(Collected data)
= = = = = = =
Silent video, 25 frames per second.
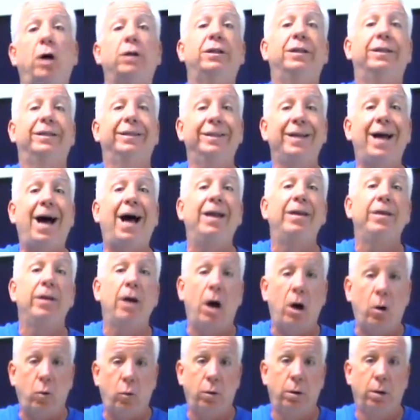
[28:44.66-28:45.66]
does not
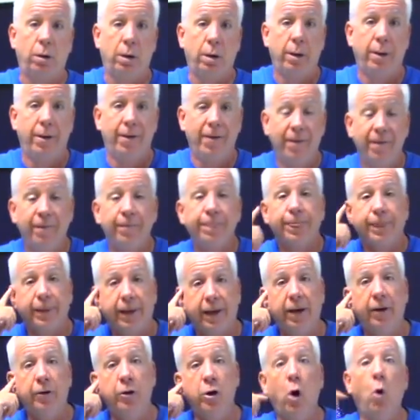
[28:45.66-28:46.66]
know
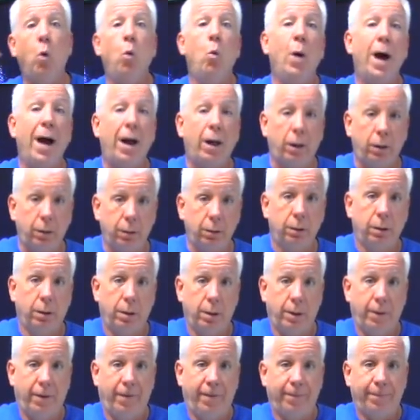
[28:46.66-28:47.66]
and know well.
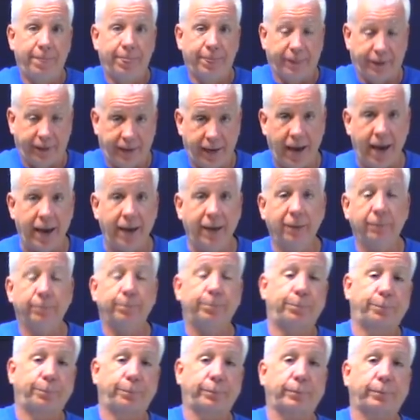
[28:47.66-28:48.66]
Okay?
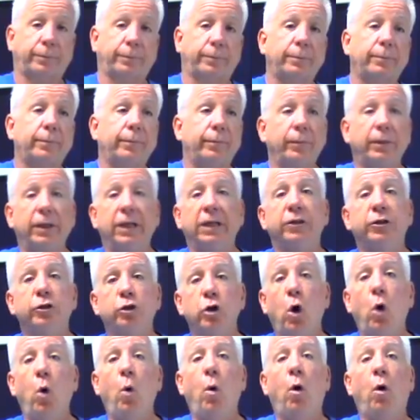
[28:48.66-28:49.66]

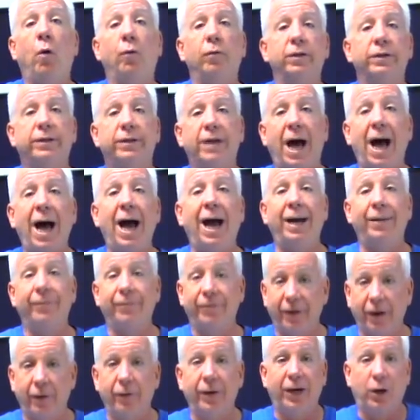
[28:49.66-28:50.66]
So over time,
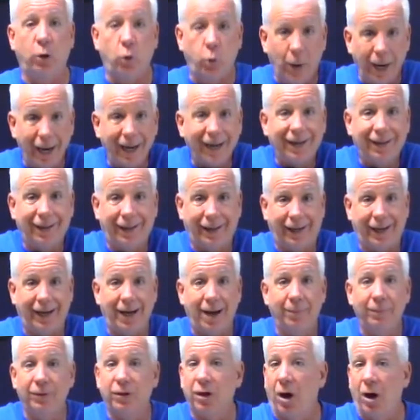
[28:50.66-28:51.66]
very quickly,
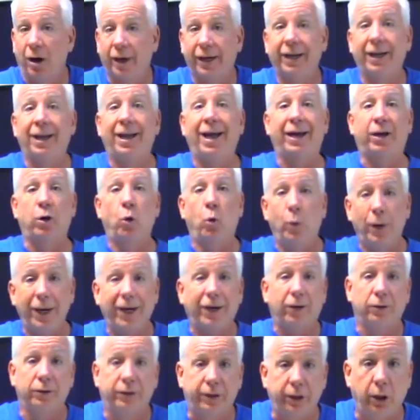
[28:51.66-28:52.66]
I'm talking like a
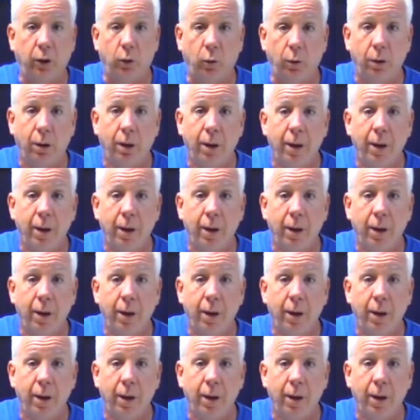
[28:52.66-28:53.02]
week or two,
= = = = = = =
*Assigned task*. In the copy, include exactly the lines from the one containing "[28:49.66-28:50.66]" through the last line of the records, and no pictures or other text.

*Solution to this task*.
[28:49.66-28:50.66]
So over time,
[28:50.66-28:51.66]
very quickly,
[28:51.66-28:52.66]
I'm talking like a
[28:52.66-28:53.02]
week or two,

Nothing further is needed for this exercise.